Because psychiatry is so much vaguer and ambiguous, the law makes it harder to sue a psychiatrist than a doctor who treats physical illness. (Otherwise shrinks would have to pay a mint in damages.) A psychiatrist can avoid liability if he can show that his treatment conformed to the guidelines set forth by any respectable minority school of psychiatrists. A doctor defending against malpractice in the case of physical illness must show that he conformed to the guidelines espoused by the majority of doctors.

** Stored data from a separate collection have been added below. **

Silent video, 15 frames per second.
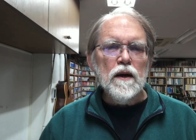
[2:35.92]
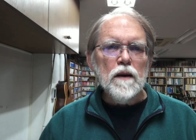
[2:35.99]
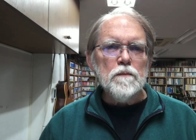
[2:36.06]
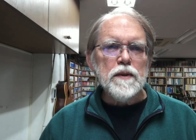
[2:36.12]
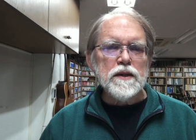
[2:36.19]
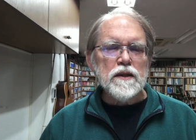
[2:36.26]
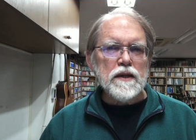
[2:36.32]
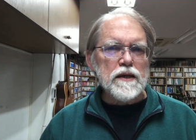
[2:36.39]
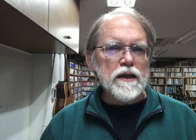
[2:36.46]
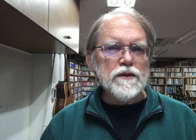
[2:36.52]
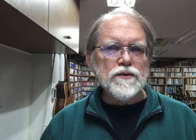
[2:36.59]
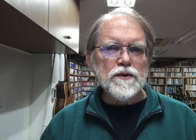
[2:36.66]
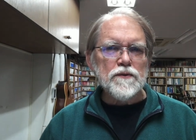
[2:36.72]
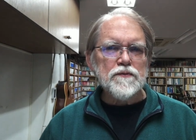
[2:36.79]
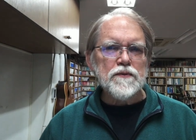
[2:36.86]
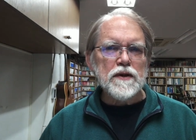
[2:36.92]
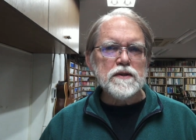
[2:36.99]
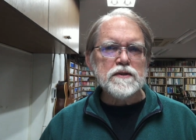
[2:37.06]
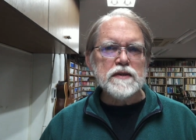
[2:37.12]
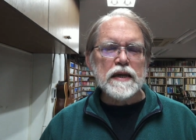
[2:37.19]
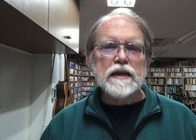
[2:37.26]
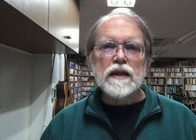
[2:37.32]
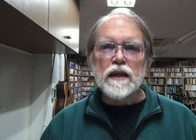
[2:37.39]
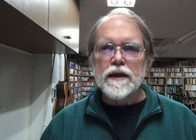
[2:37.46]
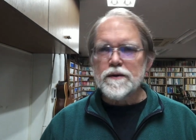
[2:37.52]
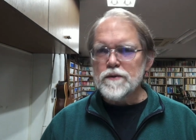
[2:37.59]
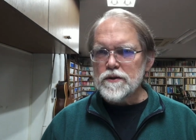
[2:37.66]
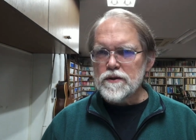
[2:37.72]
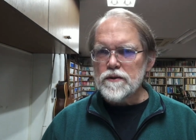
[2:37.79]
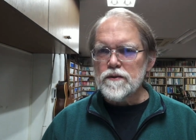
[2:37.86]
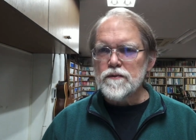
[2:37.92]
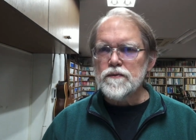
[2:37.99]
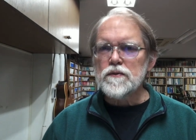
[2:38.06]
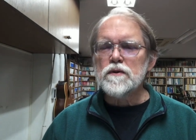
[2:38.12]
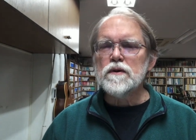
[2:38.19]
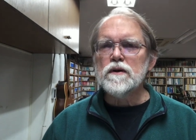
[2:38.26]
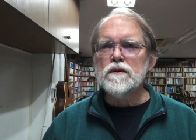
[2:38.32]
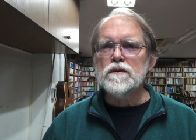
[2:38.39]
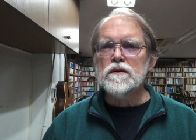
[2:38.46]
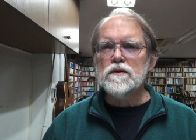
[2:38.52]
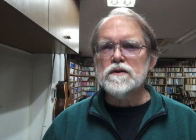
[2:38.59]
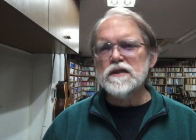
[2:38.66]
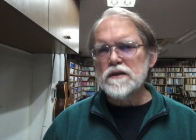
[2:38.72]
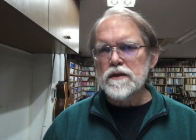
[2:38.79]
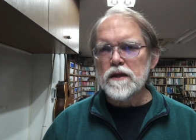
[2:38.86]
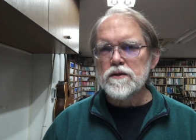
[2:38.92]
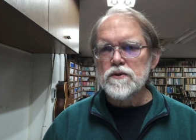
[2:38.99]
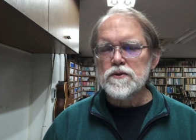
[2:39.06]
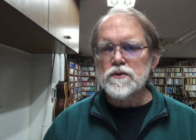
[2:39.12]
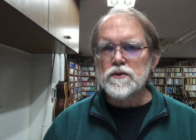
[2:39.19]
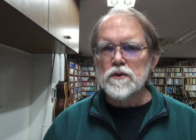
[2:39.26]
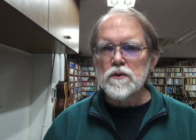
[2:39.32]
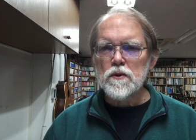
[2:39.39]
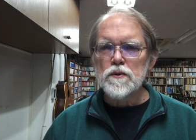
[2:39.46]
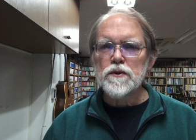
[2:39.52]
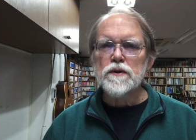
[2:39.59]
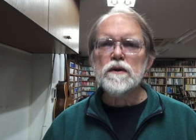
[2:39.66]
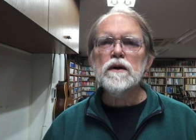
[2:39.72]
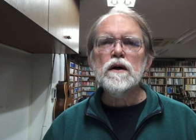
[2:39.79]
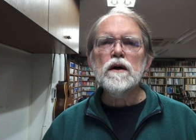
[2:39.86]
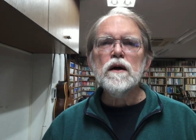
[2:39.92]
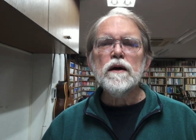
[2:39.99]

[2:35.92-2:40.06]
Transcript: But in the case of second languages for teenagers or older,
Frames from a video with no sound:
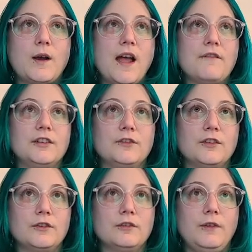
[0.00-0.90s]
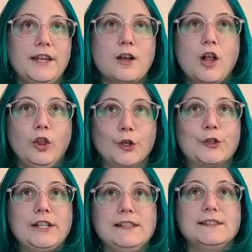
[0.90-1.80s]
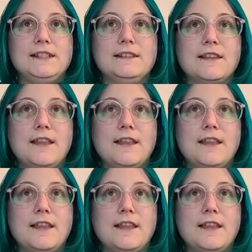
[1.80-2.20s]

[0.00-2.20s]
having to like alert TNT that they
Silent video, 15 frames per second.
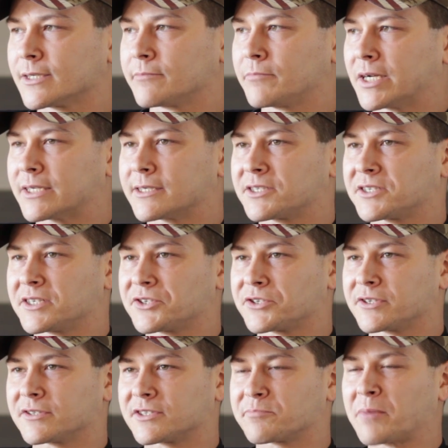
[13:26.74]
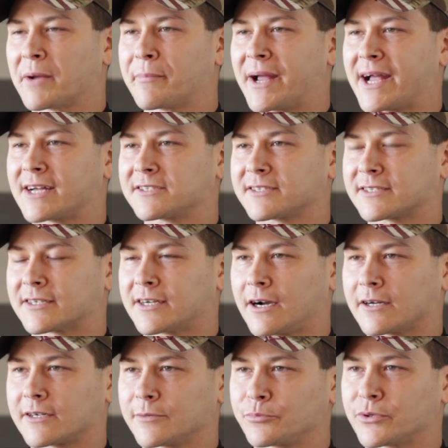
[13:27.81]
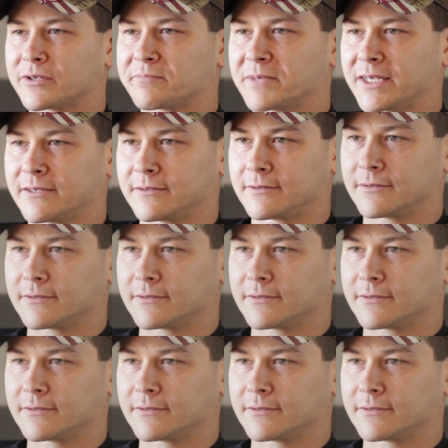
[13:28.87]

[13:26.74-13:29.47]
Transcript: my decisions, my past had caught up with me.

Also, experts very often are so closely tethered to the corpus of knowledge of their profession that they are oblivious to the ways in which phenomena, extraneous to their profession, can influence phenomena within their profession. For example, Norman Podhoretz in “Breaking Ranks” said that political analysts and pollsters underestimated the strength of Eugene Mc Carthy, Robert Kennedy and George Mc Govern in the 1968 and 1972 presidential primaries because they were oblivious to the youth movement, rock n roll and the spirit of rebellion and how it served to boost certain anti war candidacies.
For example, in March of 2020, as Covid exploded in New York City, the media, at the urging of governmental authorities, said that people did not need a mask. The media and the government knew this was a lie. Your personal health would be boosted with a mask. Hence, from the perspective of private health a mask made sense. However, there were not enough masks to go around at the onset of the pandemic and public health mandated that laymen not have masks so all available masks were given to medical practitioners. Ergo, public health called for dissuading laymen from using masks.